Several disruptive trends and automotive industry challenges were poised to transform Sri Lanka’s automobile repair services industry’s outlook for 2022 and beyond. Local auto repair shops that want to ensure tackling these disruptive trends and thrive in 2022 must take steps now to prepare their shops and their staff for a future in which transformative trends will drive it. The association pointed out that for the local industry to sustain business continuity, three key factors will play a crucial role in 2022 and beyond: professionalism, quality processes and procedures, and customer safety.
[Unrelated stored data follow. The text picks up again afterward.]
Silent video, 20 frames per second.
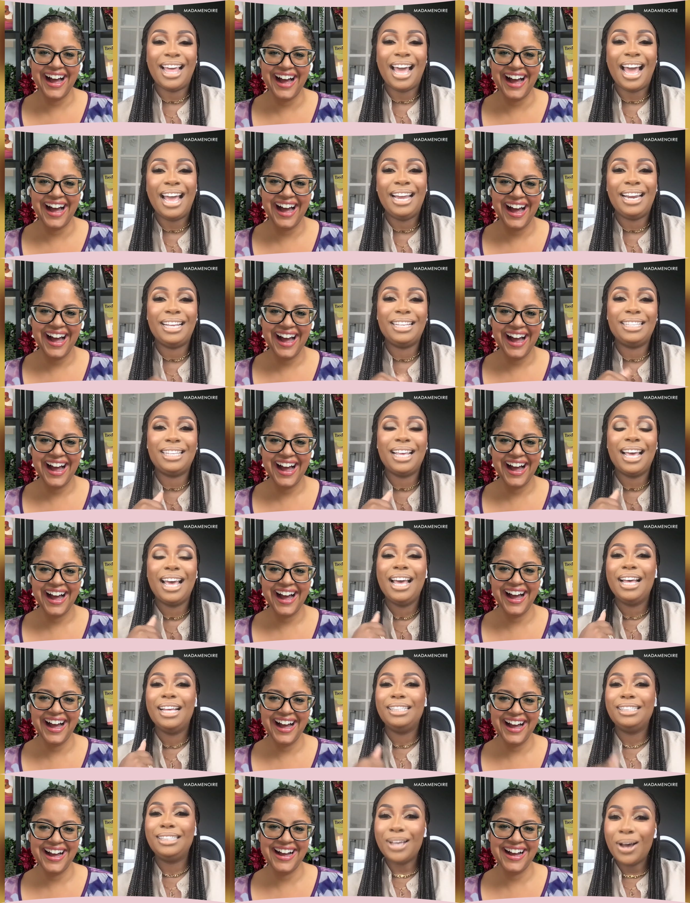Speaker 1: that it is
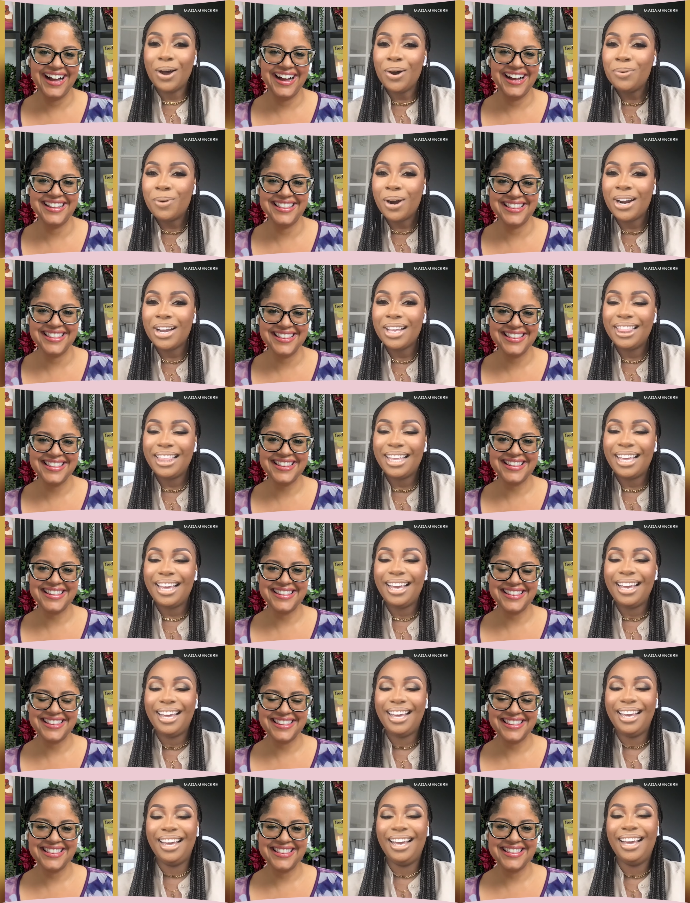so worth
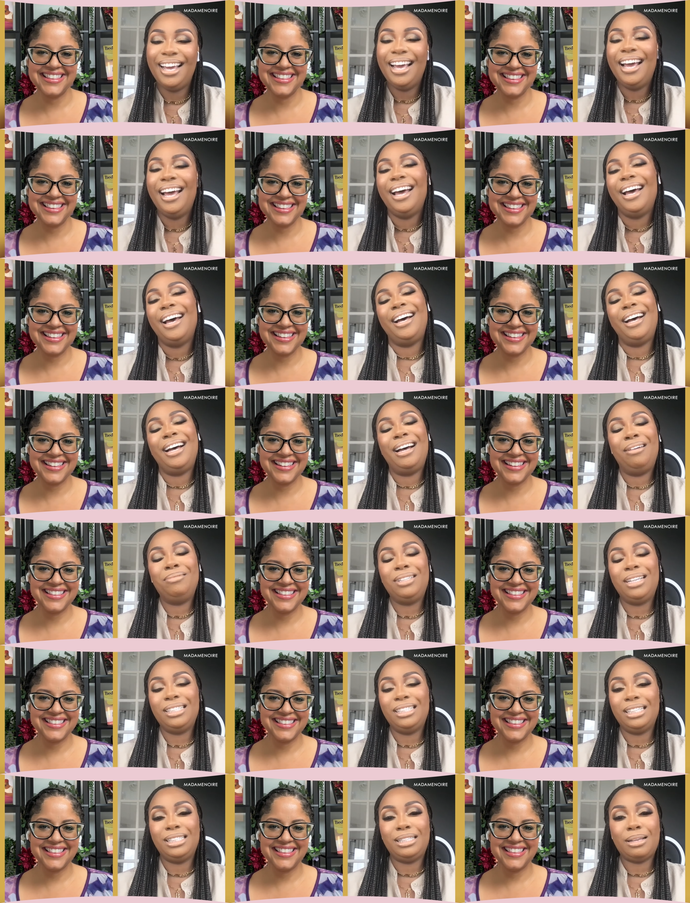it um,
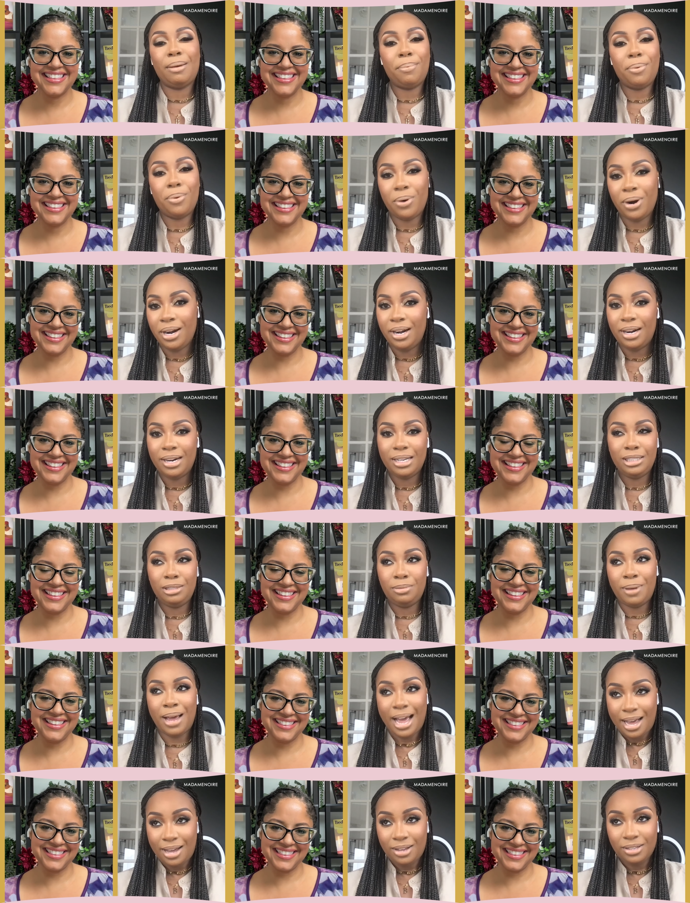just to support your
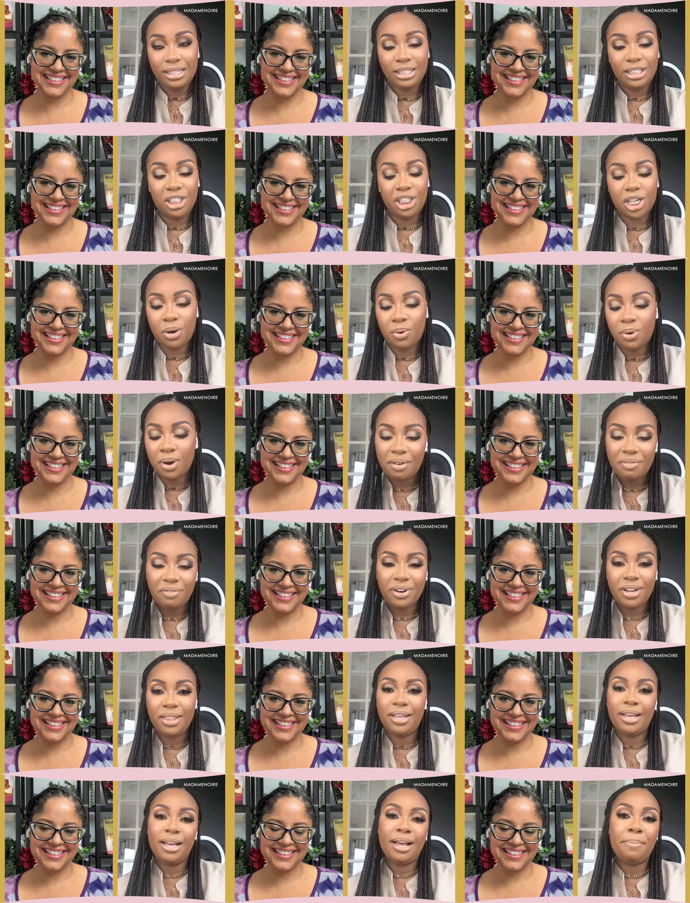spouse and show up
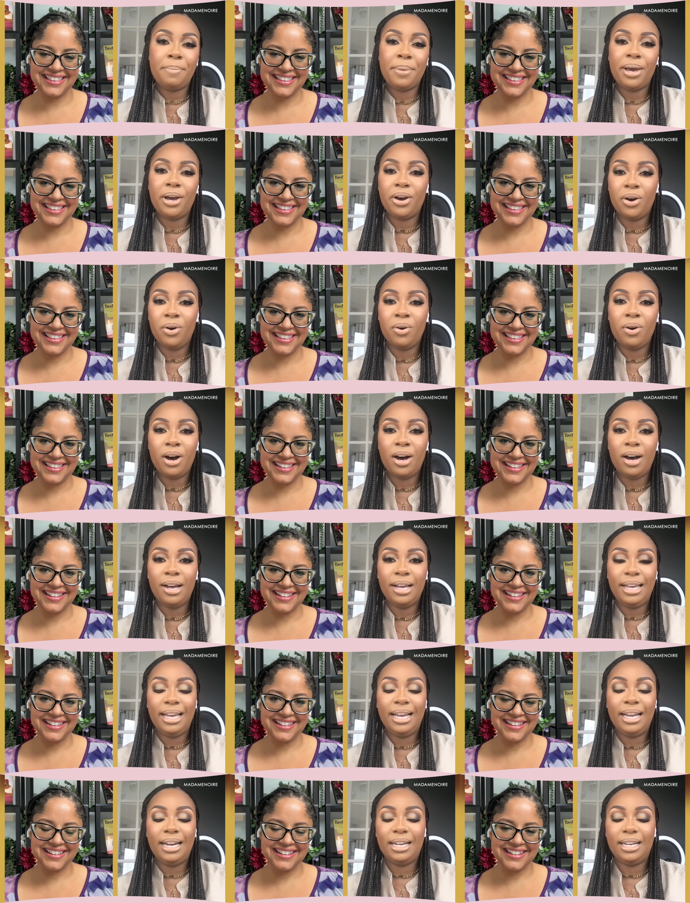for them and go all
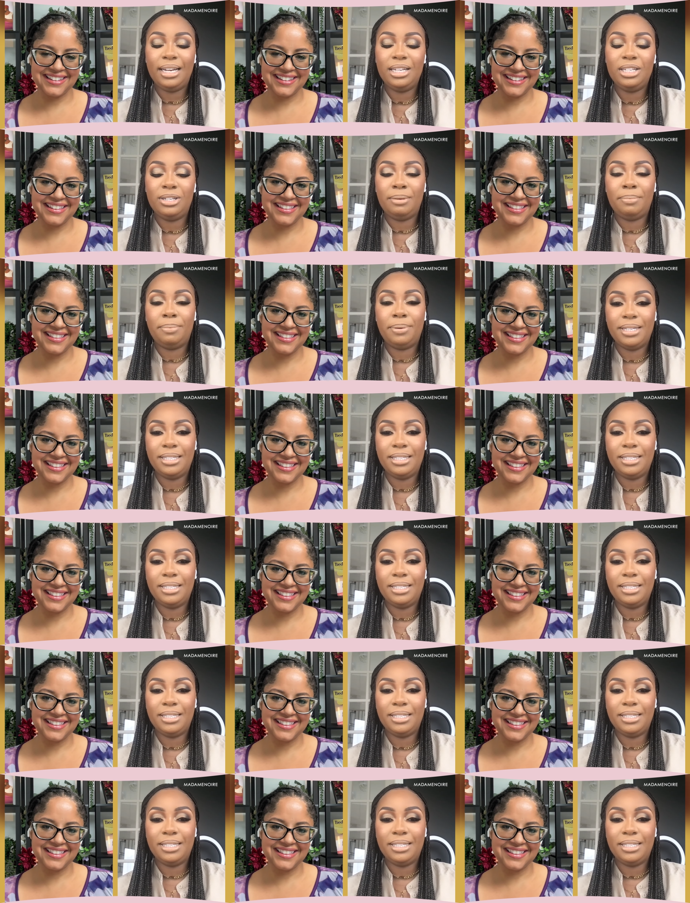in one hundred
“To address these issues and sustain the industry’s momentum, SLSPA recommends three key elements— professionalism, quality processes and procedures and customer safety—for all industry representatives to adhere to. We need to be professional about our business, especially the pricing. The industry needs to properly analyse the market trends, global pricing patterns and set benchmarks to impose proper price controls. And these price changes have to be properly communicated to customers to avoid less friction between the client and the service provider,” Devasurendra said.

SLASPA President Amal Piyatilake said: “The automobile repair industry in Sri Lanka has a history of more than 100 years. Given the present situation of our island-nation, SLSPA believes that our industry could play a key role as a fundamentally crucial component of the overall economy of Sri Lanka, helping the country to thrive in these unprecedented times. Against this backdrop, our clear-cut vision for 2022 will provide a window of opportunity to address and resolve longstanding common issues confronting the trade collectively. We will endeavour to ensure an efficient, courteous and expeditious service to clients of the members whilst improving the standards and quality of our workshops.”

SLASPA Media Coordinator Shashika De Silva said that the general public should prioritise a SLASPA certified workshop for all the repairs and maintenance. SLASPA ensures that such establishments would carry out the repair or service in high moral and technical standards to keep the vehicle performing to its original condition for a longer period. SLASPA would also ensure that the organisation will independently assess all customer grievances or disagreements to ensure the vehicle owner’s interest is kept at the peak.

“Similarly, suppose consumers visited any NON-SLASPA workshop for any repair or maintenance job. In that case, they may be victimised by inferior repairs done according to financial benefits that favour the repairer or any other directives by third party financial interest holders. This may devalue their vehicle at resale and breakdowns at unknown times and places. At such a point, there would be no mediation opportunities to solve such calamities,” he said.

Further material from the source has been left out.